Work request:
Below are entries; output exactly the lines from the one with "[00:02:46.10]" to the one with "[00:02:47.05]", both included, and nothing else.

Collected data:

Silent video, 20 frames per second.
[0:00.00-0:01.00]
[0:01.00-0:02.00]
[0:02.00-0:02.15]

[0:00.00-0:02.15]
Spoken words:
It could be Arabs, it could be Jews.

---

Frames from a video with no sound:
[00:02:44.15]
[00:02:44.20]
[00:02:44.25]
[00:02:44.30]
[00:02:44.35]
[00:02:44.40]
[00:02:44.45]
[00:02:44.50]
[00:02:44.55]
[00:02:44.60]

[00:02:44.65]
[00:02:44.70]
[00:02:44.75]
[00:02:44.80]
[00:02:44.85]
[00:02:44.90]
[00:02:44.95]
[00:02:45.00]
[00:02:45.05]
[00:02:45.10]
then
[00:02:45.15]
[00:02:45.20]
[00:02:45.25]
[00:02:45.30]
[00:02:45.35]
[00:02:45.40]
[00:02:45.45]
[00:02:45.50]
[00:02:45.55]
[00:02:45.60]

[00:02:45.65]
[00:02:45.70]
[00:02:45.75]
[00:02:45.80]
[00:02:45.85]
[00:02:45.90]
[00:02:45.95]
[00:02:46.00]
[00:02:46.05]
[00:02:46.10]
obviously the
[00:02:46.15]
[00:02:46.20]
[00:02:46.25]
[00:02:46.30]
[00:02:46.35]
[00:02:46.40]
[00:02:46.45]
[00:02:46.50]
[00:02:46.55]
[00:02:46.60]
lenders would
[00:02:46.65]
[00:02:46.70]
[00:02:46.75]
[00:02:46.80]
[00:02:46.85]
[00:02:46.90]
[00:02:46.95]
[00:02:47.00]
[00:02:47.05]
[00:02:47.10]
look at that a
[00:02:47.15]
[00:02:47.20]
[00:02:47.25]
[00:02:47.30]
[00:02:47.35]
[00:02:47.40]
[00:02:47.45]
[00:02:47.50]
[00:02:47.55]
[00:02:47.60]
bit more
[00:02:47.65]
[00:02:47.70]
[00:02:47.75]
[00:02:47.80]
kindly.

Finished task:
[00:02:46.10]
obviously the
[00:02:46.15]
[00:02:46.20]
[00:02:46.25]
[00:02:46.30]
[00:02:46.35]
[00:02:46.40]
[00:02:46.45]
[00:02:46.50]
[00:02:46.55]
[00:02:46.60]
lenders would
[00:02:46.65]
[00:02:46.70]
[00:02:46.75]
[00:02:46.80]
[00:02:46.85]
[00:02:46.90]
[00:02:46.95]
[00:02:47.00]
[00:02:47.05]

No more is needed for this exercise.